*The problem:* The reply should match the listing below character for character, except that no image is carried over.

*The input:*
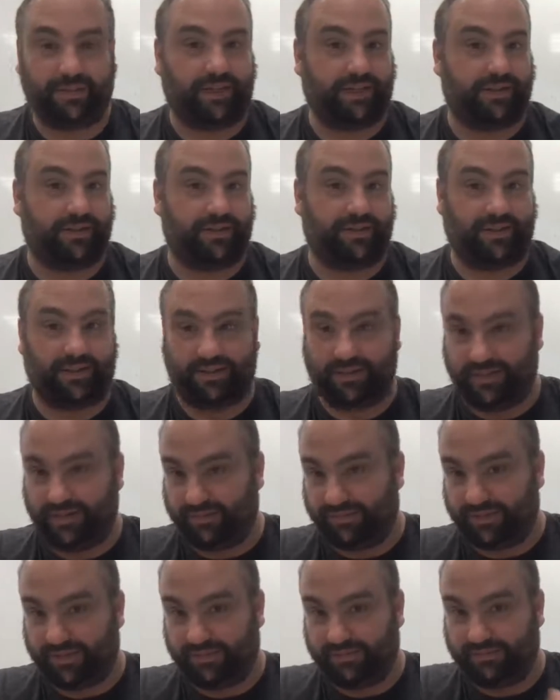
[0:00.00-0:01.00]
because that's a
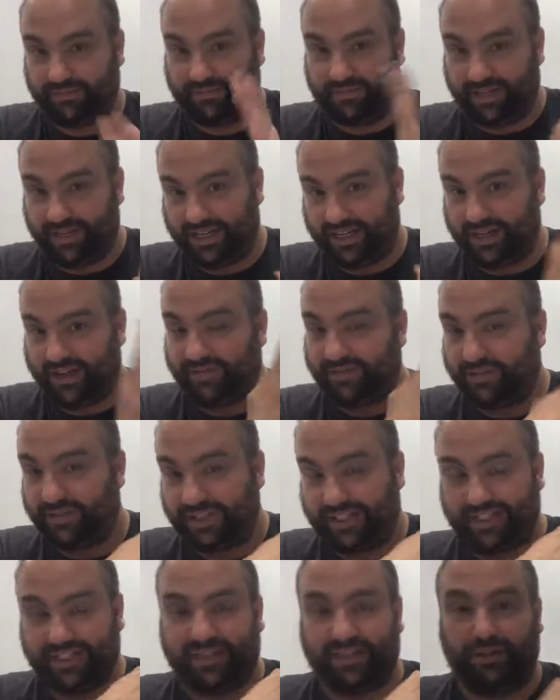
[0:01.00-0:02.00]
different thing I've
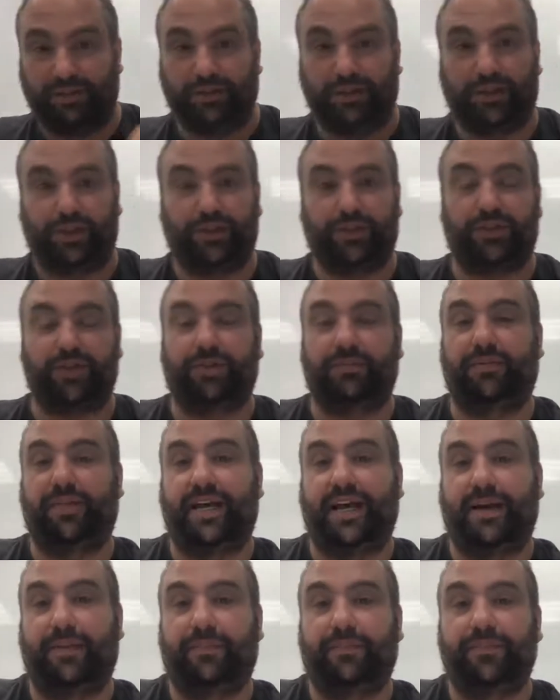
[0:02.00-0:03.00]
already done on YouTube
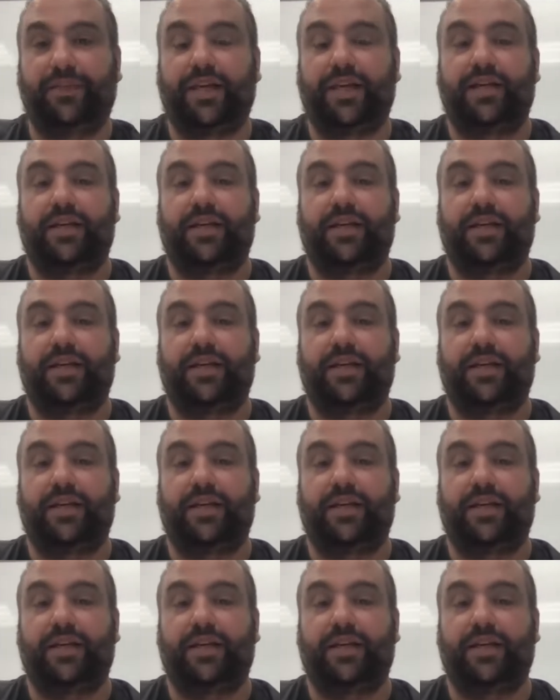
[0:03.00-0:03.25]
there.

*Response area:*
[0:00.00-0:01.00]
because that's a
[0:01.00-0:02.00]
different thing I've
[0:02.00-0:03.00]
already done on YouTube
[0:03.00-0:03.25]
there.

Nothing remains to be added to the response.